*Task to complete:* Each entry needs to appear again, retyped exactly as it is below.

Collected data:
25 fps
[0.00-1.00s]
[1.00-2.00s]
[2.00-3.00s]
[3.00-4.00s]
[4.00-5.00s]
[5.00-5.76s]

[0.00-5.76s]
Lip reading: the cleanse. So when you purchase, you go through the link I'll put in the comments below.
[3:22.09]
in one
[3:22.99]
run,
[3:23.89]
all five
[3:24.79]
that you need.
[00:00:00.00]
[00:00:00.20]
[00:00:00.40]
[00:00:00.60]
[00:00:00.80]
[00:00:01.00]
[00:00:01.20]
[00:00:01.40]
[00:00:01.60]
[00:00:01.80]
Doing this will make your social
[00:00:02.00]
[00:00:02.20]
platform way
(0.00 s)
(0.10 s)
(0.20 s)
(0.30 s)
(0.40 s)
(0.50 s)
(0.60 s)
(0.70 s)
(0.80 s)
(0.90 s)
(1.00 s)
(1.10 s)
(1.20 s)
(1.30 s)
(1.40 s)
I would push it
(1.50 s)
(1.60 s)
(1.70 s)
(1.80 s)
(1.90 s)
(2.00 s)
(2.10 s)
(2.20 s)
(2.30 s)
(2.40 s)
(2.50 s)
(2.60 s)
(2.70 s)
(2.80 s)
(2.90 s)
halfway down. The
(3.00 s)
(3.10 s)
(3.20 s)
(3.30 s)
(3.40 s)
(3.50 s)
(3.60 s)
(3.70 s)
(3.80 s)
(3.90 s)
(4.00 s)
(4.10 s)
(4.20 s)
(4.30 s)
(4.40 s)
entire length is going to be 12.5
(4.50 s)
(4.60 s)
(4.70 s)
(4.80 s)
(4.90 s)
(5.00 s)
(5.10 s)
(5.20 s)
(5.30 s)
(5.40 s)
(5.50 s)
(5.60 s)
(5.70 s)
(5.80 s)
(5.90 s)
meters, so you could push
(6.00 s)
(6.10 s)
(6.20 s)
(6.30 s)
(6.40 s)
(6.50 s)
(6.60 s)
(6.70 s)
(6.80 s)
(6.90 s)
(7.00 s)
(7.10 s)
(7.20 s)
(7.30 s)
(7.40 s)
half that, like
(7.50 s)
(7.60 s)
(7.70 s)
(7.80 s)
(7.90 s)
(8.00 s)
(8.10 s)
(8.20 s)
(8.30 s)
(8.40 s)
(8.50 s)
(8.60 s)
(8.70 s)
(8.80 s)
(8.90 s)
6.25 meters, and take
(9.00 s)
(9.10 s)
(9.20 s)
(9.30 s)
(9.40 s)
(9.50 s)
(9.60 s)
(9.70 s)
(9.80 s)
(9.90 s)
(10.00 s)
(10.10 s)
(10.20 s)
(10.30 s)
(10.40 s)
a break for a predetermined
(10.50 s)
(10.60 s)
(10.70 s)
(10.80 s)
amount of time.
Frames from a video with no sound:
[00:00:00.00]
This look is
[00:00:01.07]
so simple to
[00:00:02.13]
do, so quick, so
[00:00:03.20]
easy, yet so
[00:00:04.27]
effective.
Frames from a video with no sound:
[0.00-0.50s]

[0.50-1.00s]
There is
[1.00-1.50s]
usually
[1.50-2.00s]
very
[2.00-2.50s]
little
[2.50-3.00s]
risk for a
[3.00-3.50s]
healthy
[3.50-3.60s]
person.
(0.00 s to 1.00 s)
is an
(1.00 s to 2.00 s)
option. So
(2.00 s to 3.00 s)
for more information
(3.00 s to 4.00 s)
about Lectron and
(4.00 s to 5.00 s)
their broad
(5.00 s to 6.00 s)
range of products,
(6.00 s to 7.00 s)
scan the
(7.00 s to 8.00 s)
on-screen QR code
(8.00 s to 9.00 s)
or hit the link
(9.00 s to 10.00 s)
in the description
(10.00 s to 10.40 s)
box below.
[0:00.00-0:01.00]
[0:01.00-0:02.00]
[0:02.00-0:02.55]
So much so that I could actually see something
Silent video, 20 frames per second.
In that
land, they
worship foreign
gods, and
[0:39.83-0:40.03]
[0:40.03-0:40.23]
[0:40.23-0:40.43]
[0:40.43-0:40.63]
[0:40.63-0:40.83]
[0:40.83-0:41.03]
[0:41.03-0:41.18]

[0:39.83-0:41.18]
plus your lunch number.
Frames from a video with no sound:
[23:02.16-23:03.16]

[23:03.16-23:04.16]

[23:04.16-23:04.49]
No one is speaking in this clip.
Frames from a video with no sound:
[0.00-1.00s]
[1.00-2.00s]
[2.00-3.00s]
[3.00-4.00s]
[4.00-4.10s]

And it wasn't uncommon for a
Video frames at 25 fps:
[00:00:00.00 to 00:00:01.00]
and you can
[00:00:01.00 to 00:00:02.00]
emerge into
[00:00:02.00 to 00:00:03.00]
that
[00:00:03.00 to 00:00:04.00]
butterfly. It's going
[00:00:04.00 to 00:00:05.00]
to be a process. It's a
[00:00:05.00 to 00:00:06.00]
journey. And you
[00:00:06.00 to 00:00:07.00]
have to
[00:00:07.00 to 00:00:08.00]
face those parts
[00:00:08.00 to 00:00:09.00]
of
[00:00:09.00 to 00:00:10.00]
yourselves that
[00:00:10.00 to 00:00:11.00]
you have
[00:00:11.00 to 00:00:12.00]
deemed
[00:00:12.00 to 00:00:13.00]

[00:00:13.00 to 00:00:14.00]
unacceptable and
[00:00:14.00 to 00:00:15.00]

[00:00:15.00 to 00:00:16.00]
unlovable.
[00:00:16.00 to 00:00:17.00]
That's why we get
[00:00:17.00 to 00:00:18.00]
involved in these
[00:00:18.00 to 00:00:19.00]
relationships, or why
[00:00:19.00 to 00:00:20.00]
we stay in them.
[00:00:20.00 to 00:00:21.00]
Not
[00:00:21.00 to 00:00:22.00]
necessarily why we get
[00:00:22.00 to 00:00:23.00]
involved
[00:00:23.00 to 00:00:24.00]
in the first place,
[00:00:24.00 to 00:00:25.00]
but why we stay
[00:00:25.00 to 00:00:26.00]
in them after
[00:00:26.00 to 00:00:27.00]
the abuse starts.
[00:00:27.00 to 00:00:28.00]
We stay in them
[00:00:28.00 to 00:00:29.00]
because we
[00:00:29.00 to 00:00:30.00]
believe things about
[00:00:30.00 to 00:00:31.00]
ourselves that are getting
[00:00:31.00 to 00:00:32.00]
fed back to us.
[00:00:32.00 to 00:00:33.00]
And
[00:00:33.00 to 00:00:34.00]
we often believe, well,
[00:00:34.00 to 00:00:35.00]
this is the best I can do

*Expected output:*
25 fps
[0.00-1.00s]
[1.00-2.00s]
[2.00-3.00s]
[3.00-4.00s]
[4.00-5.00s]
[5.00-5.76s]

[0.00-5.76s]
Lip reading: the cleanse. So when you purchase, you go through the link I'll put in the comments below.
[3:22.09]
in one
[3:22.99]
run,
[3:23.89]
all five
[3:24.79]
that you need.
[00:00:00.00]
[00:00:00.20]
[00:00:00.40]
[00:00:00.60]
[00:00:00.80]
[00:00:01.00]
[00:00:01.20]
[00:00:01.40]
[00:00:01.60]
[00:00:01.80]
Doing this will make your social
[00:00:02.00]
[00:00:02.20]
platform way
(0.00 s)
(0.10 s)
(0.20 s)
(0.30 s)
(0.40 s)
(0.50 s)
(0.60 s)
(0.70 s)
(0.80 s)
(0.90 s)
(1.00 s)
(1.10 s)
(1.20 s)
(1.30 s)
(1.40 s)
I would push it
(1.50 s)
(1.60 s)
(1.70 s)
(1.80 s)
(1.90 s)
(2.00 s)
(2.10 s)
(2.20 s)
(2.30 s)
(2.40 s)
(2.50 s)
(2.60 s)
(2.70 s)
(2.80 s)
(2.90 s)
halfway down. The
(3.00 s)
(3.10 s)
(3.20 s)
(3.30 s)
(3.40 s)
(3.50 s)
(3.60 s)
(3.70 s)
(3.80 s)
(3.90 s)
(4.00 s)
(4.10 s)
(4.20 s)
(4.30 s)
(4.40 s)
entire length is going to be 12.5
(4.50 s)
(4.60 s)
(4.70 s)
(4.80 s)
(4.90 s)
(5.00 s)
(5.10 s)
(5.20 s)
(5.30 s)
(5.40 s)
(5.50 s)
(5.60 s)
(5.70 s)
(5.80 s)
(5.90 s)
meters, so you could push
(6.00 s)
(6.10 s)
(6.20 s)
(6.30 s)
(6.40 s)
(6.50 s)
(6.60 s)
(6.70 s)
(6.80 s)
(6.90 s)
(7.00 s)
(7.10 s)
(7.20 s)
(7.30 s)
(7.40 s)
half that, like
(7.50 s)
(7.60 s)
(7.70 s)
(7.80 s)
(7.90 s)
(8.00 s)
(8.10 s)
(8.20 s)
(8.30 s)
(8.40 s)
(8.50 s)
(8.60 s)
(8.70 s)
(8.80 s)
(8.90 s)
6.25 meters, and take
(9.00 s)
(9.10 s)
(9.20 s)
(9.30 s)
(9.40 s)
(9.50 s)
(9.60 s)
(9.70 s)
(9.80 s)
(9.90 s)
(10.00 s)
(10.10 s)
(10.20 s)
(10.30 s)
(10.40 s)
a break for a predetermined
(10.50 s)
(10.60 s)
(10.70 s)
(10.80 s)
amount of time.
Frames from a video with no sound:
[00:00:00.00]
This look is
[00:00:01.07]
so simple to
[00:00:02.13]
do, so quick, so
[00:00:03.20]
easy, yet so
[00:00:04.27]
effective.
Frames from a video with no sound:
[0.00-0.50s]

[0.50-1.00s]
There is
[1.00-1.50s]
usually
[1.50-2.00s]
very
[2.00-2.50s]
little
[2.50-3.00s]
risk for a
[3.00-3.50s]
healthy
[3.50-3.60s]
person.
(0.00 s to 1.00 s)
is an
(1.00 s to 2.00 s)
option. So
(2.00 s to 3.00 s)
for more information
(3.00 s to 4.00 s)
about Lectron and
(4.00 s to 5.00 s)
their broad
(5.00 s to 6.00 s)
range of products,
(6.00 s to 7.00 s)
scan the
(7.00 s to 8.00 s)
on-screen QR code
(8.00 s to 9.00 s)
or hit the link
(9.00 s to 10.00 s)
in the description
(10.00 s to 10.40 s)
box below.
[0:00.00-0:01.00]
[0:01.00-0:02.00]
[0:02.00-0:02.55]
So much so that I could actually see something
Silent video, 20 frames per second.
In that
land, they
worship foreign
gods, and
[0:39.83-0:40.03]
[0:40.03-0:40.23]
[0:40.23-0:40.43]
[0:40.43-0:40.63]
[0:40.63-0:40.83]
[0:40.83-0:41.03]
[0:41.03-0:41.18]

[0:39.83-0:41.18]
plus your lunch number.
Frames from a video with no sound:
[23:02.16-23:03.16]

[23:03.16-23:04.16]

[23:04.16-23:04.49]
No one is speaking in this clip.
Frames from a video with no sound:
[0.00-1.00s]
[1.00-2.00s]
[2.00-3.00s]
[3.00-4.00s]
[4.00-4.10s]

And it wasn't uncommon for a
Video frames at 25 fps:
[00:00:00.00 to 00:00:01.00]
and you can
[00:00:01.00 to 00:00:02.00]
emerge into
[00:00:02.00 to 00:00:03.00]
that
[00:00:03.00 to 00:00:04.00]
butterfly. It's going
[00:00:04.00 to 00:00:05.00]
to be a process. It's a
[00:00:05.00 to 00:00:06.00]
journey. And you
[00:00:06.00 to 00:00:07.00]
have to
[00:00:07.00 to 00:00:08.00]
face those parts
[00:00:08.00 to 00:00:09.00]
of
[00:00:09.00 to 00:00:10.00]
yourselves that
[00:00:10.00 to 00:00:11.00]
you have
[00:00:11.00 to 00:00:12.00]
deemed
[00:00:12.00 to 00:00:13.00]

[00:00:13.00 to 00:00:14.00]
unacceptable and
[00:00:14.00 to 00:00:15.00]

[00:00:15.00 to 00:00:16.00]
unlovable.
[00:00:16.00 to 00:00:17.00]
That's why we get
[00:00:17.00 to 00:00:18.00]
involved in these
[00:00:18.00 to 00:00:19.00]
relationships, or why
[00:00:19.00 to 00:00:20.00]
we stay in them.
[00:00:20.00 to 00:00:21.00]
Not
[00:00:21.00 to 00:00:22.00]
necessarily why we get
[00:00:22.00 to 00:00:23.00]
involved
[00:00:23.00 to 00:00:24.00]
in the first place,
[00:00:24.00 to 00:00:25.00]
but why we stay
[00:00:25.00 to 00:00:26.00]
in them after
[00:00:26.00 to 00:00:27.00]
the abuse starts.
[00:00:27.00 to 00:00:28.00]
We stay in them
[00:00:28.00 to 00:00:29.00]
because we
[00:00:29.00 to 00:00:30.00]
believe things about
[00:00:30.00 to 00:00:31.00]
ourselves that are getting
[00:00:31.00 to 00:00:32.00]
fed back to us.
[00:00:32.00 to 00:00:33.00]
And
[00:00:33.00 to 00:00:34.00]
we often believe, well,
[00:00:34.00 to 00:00:35.00]
this is the best I can do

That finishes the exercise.